EXERCISE DATA =
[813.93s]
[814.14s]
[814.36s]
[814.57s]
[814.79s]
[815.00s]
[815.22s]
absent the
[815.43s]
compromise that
...
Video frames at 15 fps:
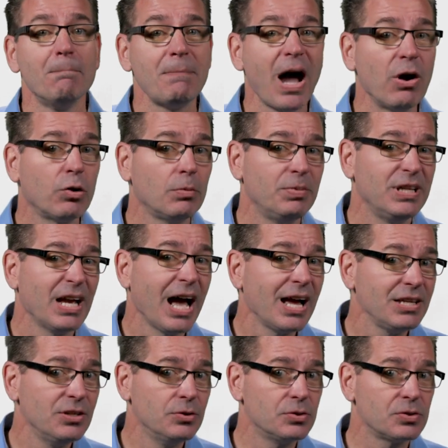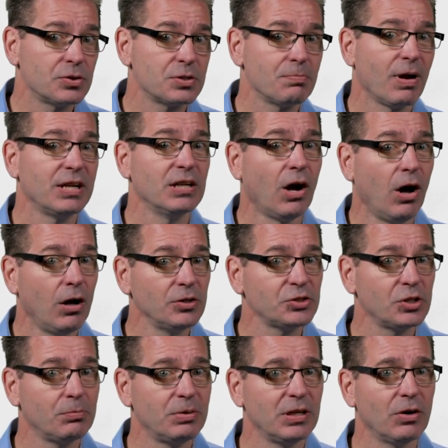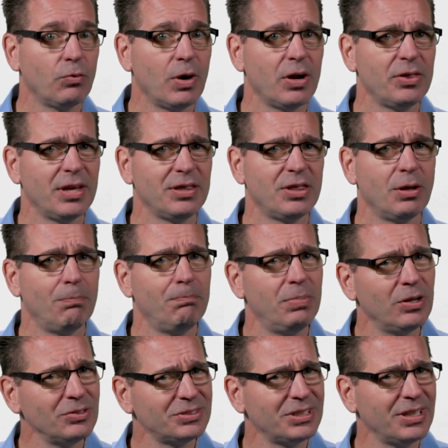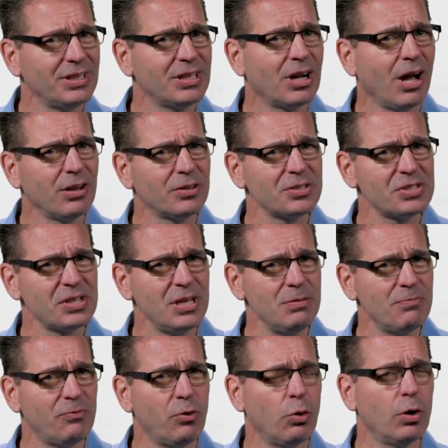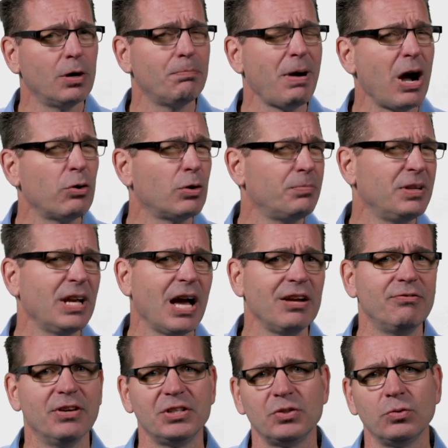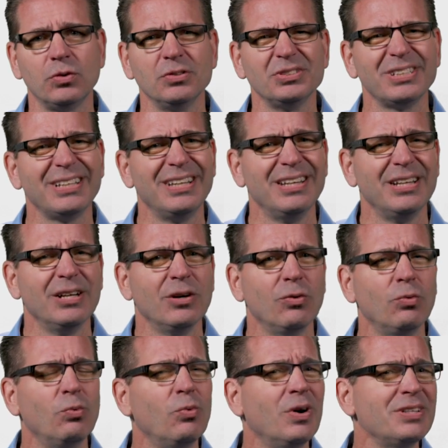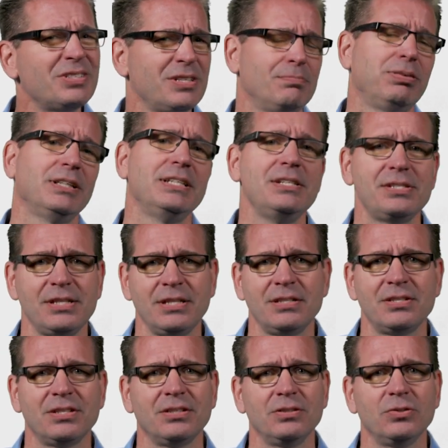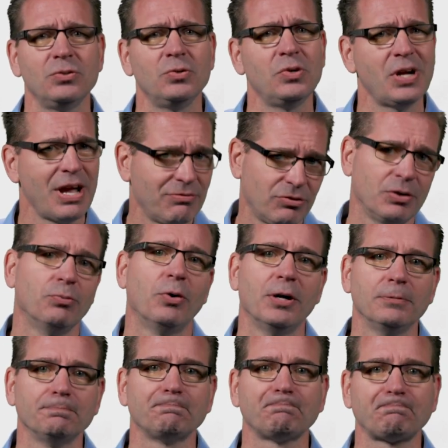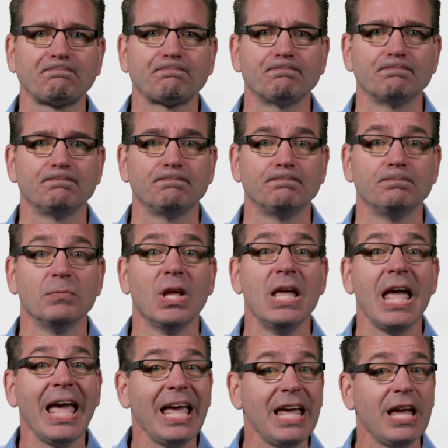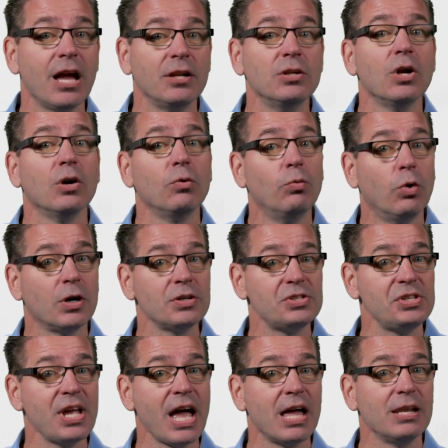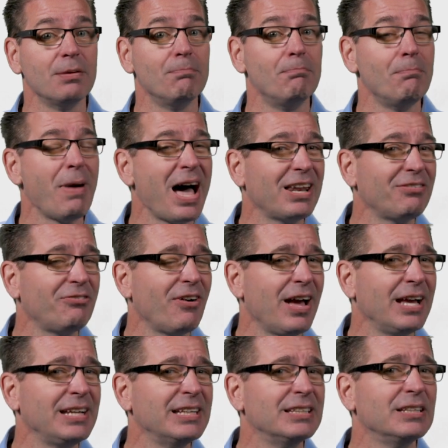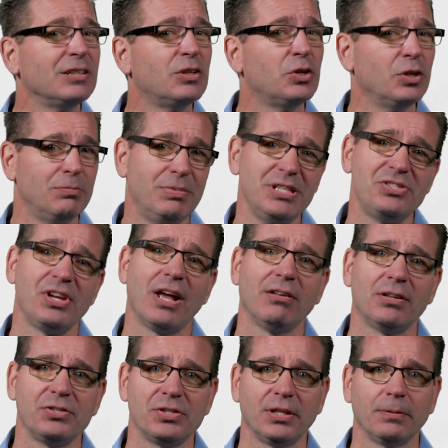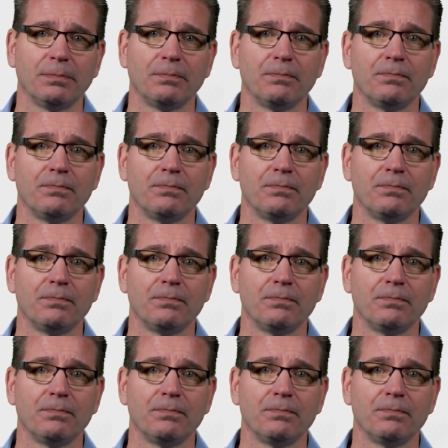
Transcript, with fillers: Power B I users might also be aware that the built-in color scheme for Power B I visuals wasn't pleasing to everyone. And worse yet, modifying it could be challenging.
---
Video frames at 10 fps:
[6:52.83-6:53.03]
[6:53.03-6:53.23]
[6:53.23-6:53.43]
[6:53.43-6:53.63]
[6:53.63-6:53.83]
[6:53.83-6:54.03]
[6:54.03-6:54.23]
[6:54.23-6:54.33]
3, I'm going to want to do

WHAT NEEDS TO BE DONE = Lines holding the string "frames": find them in the listing above and copy each one.

RESPONSE FOR THIS EXERCISE =
Video frames at 15 fps:
Video frames at 10 fps:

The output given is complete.